11. The compound according to claim 10, wherein the covalent bond joining each consecutive N and/or N′ is independently selected from the group consisting of a phosphodiester bond, a phosphorothioate bond and a modified internucleotide linkage.

12. The compound according to claim 10, wherein x and y are of the same length.

13. The compound according to claim 10, wherein both x and y are 18-25.

14. The compound according to claim 10, wherein both x and y are 18.

15. The compound according to claim 10, wherein the sequence of (N′)_yis fully complementary to the sequence of (N)_x, and the sequence of (N)_xis fully complementary to a target RNA.

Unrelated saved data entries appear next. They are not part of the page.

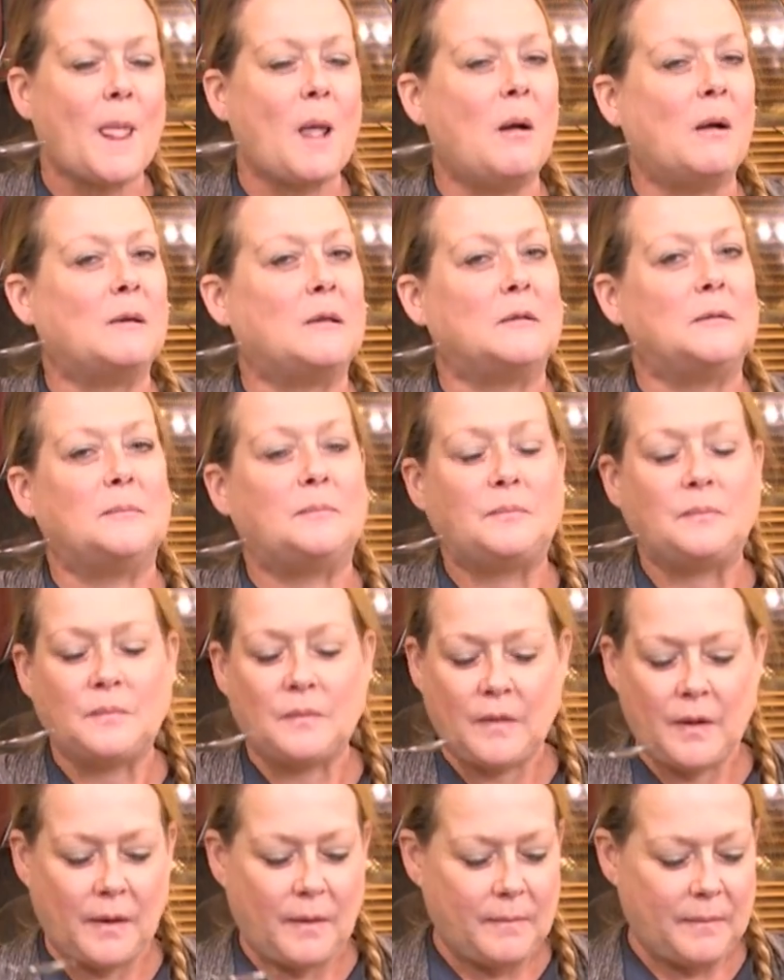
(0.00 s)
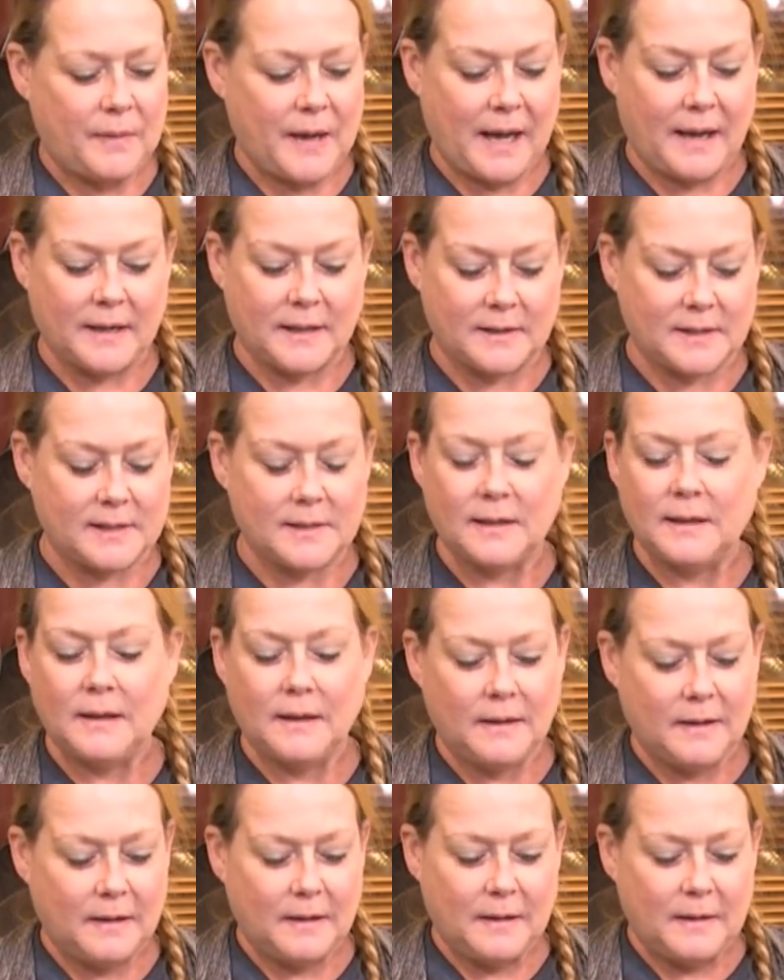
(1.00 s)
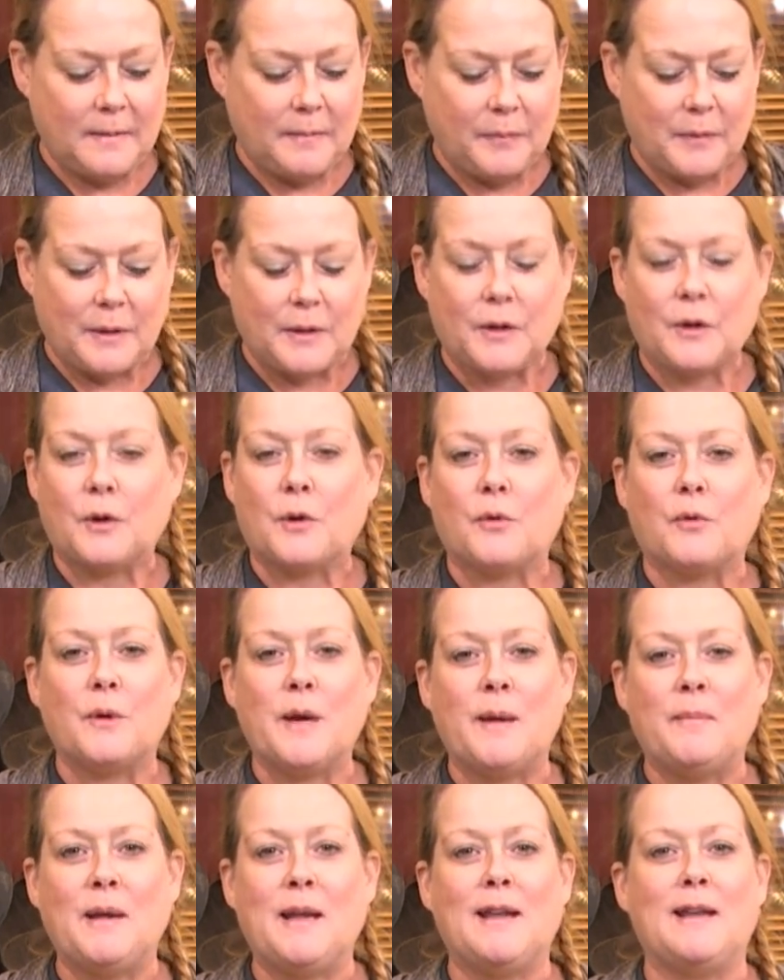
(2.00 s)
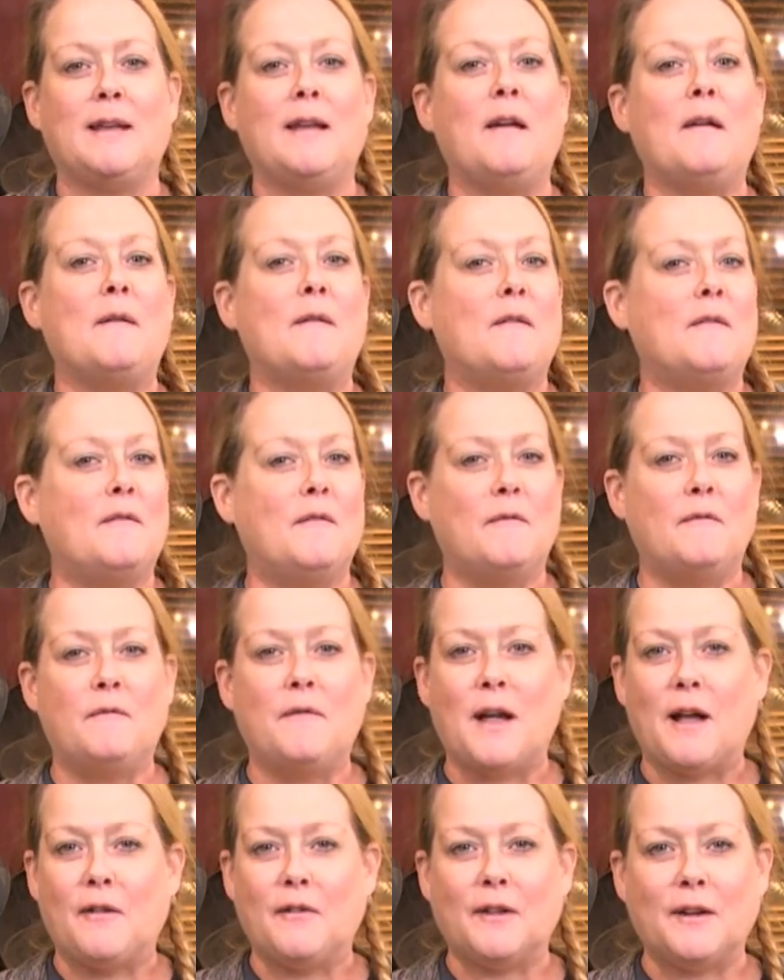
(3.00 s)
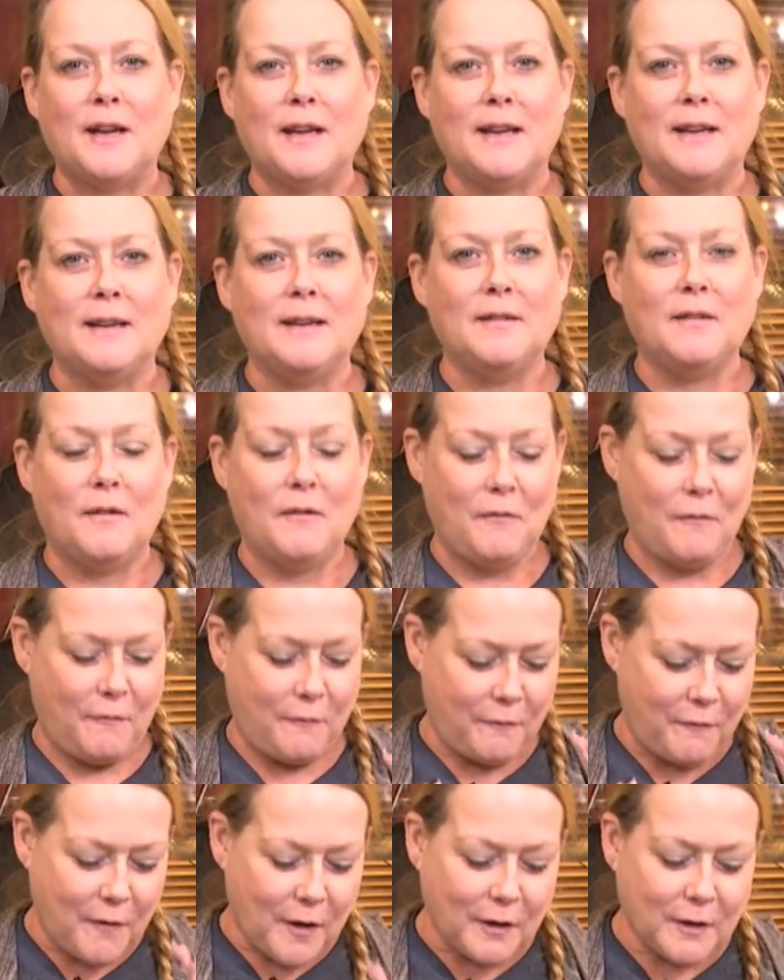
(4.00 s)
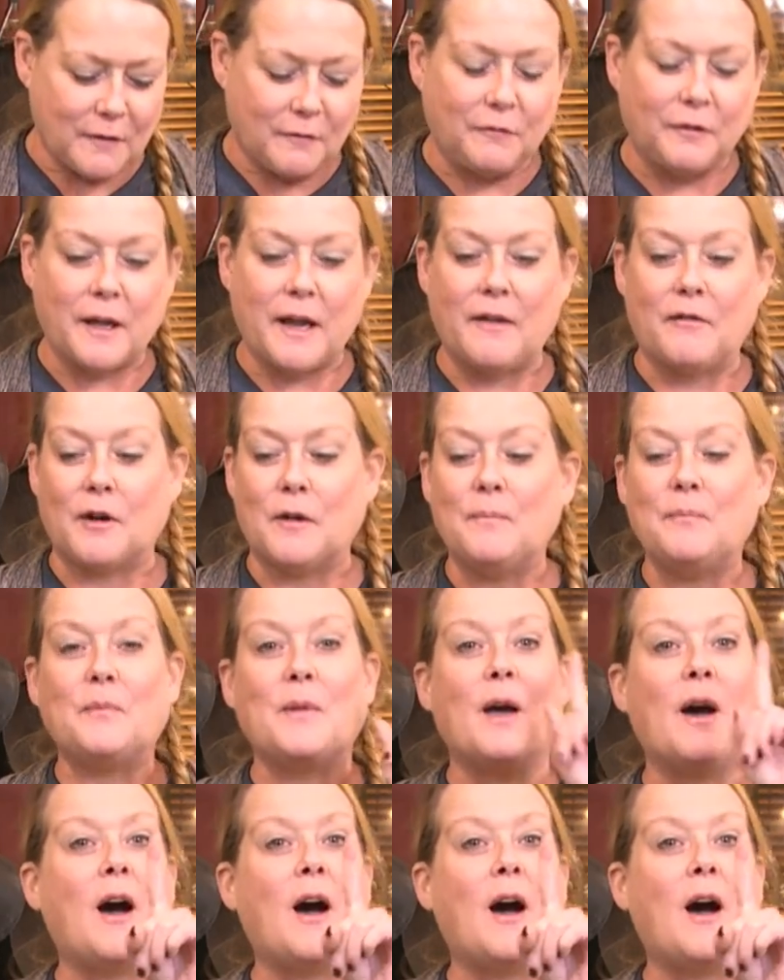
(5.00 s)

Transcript: Oh, that is creamy, velvety, full of flavor.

16. The compound according to claim 10, wherein x and y are of different lengths, and wherein x is 18-25 and y is 15-17.

17. A pharmaceutical composition comprising a compound according to claim 1; and a pharmaceutically acceptable adjuvant, diluent or carrier.

18. A method for treatment of cancer and/or a cancer related medical condition, comprising administering to a patient in need of said treatment a therapeutically effective amount of a compound according to claim 1.